Exercise
Filter the entries, keeping every line with the word "frames".

(Dataset entries)
* * *

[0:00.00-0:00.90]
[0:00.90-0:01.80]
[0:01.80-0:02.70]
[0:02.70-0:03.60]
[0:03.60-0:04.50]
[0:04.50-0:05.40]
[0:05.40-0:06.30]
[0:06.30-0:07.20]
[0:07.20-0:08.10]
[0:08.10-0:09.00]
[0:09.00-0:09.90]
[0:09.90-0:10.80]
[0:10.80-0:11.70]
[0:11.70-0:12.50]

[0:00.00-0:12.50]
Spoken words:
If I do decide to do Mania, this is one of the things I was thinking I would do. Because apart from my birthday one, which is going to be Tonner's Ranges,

* * *

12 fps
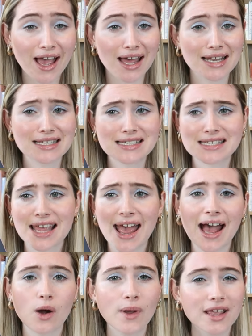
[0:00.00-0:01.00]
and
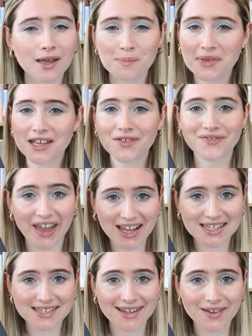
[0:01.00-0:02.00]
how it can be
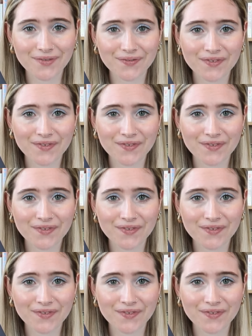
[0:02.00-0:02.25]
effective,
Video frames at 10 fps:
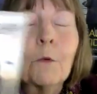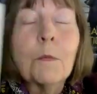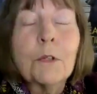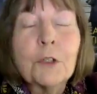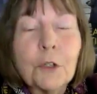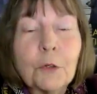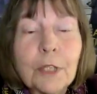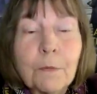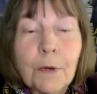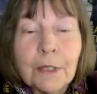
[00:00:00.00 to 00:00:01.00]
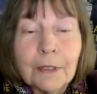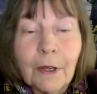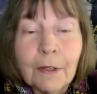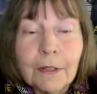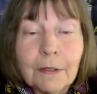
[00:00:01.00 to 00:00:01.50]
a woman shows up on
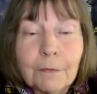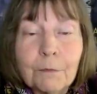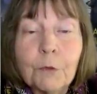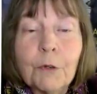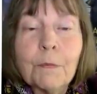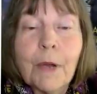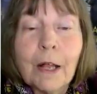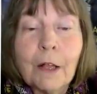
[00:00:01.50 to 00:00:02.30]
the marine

* * *

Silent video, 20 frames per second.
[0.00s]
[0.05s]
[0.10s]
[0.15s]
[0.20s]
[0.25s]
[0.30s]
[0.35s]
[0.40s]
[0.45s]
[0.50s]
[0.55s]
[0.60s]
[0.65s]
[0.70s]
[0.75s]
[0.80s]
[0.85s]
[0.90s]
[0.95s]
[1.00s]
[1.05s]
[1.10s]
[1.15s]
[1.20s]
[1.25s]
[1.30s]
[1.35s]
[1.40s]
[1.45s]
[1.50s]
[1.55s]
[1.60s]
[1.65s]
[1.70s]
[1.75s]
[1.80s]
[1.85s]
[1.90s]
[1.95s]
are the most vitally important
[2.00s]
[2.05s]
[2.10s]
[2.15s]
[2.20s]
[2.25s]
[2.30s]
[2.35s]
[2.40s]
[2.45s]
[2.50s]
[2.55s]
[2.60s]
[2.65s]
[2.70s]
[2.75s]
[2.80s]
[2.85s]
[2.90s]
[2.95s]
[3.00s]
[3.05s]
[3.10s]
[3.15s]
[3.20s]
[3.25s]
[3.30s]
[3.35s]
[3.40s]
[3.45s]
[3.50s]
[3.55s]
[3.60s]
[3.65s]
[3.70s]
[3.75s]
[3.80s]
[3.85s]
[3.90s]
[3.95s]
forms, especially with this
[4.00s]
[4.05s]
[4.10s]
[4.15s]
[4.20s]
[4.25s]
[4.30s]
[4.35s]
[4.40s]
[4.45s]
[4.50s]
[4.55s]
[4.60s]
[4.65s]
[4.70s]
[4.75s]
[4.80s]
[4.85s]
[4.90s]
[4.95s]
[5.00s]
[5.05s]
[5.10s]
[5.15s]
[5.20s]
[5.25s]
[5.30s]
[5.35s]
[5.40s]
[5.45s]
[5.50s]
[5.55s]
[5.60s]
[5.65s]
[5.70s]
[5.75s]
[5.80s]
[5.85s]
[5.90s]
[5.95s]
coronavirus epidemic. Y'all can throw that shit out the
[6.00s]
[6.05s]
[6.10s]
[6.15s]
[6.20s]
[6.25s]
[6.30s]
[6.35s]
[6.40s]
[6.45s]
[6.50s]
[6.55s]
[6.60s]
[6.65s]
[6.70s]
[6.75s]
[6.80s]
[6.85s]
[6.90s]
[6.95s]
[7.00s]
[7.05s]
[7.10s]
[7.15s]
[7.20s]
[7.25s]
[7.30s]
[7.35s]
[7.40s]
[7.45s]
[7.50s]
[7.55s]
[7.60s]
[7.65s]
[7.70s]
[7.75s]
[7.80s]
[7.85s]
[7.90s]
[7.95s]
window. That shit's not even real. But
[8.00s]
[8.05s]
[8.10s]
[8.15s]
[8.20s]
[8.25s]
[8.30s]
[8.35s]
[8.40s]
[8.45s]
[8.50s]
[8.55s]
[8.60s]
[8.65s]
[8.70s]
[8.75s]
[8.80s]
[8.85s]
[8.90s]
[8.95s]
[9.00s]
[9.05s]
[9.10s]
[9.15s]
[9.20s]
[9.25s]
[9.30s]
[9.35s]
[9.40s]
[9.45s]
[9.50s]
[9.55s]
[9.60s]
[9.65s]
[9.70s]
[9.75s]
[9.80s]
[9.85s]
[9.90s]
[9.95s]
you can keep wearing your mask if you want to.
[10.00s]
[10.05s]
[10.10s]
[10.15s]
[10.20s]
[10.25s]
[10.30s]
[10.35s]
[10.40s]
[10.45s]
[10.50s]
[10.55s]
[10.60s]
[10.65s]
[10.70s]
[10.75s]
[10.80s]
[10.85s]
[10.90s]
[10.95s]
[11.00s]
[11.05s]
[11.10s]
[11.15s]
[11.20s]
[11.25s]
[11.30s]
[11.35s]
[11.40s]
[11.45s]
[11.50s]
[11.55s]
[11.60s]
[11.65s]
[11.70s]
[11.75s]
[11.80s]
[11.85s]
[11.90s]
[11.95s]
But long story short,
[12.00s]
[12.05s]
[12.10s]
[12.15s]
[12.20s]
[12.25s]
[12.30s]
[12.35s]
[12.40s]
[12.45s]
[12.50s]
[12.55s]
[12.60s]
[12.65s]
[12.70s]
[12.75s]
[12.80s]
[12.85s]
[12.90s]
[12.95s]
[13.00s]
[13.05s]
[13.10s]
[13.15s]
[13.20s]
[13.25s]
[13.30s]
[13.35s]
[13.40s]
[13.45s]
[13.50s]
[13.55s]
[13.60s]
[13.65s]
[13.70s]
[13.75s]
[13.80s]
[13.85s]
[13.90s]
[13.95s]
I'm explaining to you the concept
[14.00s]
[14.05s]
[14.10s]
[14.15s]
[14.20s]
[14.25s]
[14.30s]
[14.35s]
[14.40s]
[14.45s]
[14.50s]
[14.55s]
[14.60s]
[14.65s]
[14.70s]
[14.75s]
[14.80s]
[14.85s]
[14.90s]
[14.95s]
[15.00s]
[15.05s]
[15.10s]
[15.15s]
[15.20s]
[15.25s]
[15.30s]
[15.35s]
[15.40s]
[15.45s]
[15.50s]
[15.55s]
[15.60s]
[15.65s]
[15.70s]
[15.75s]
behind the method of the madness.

* * *

Task result
Video frames at 10 fps:
Silent video, 20 frames per second.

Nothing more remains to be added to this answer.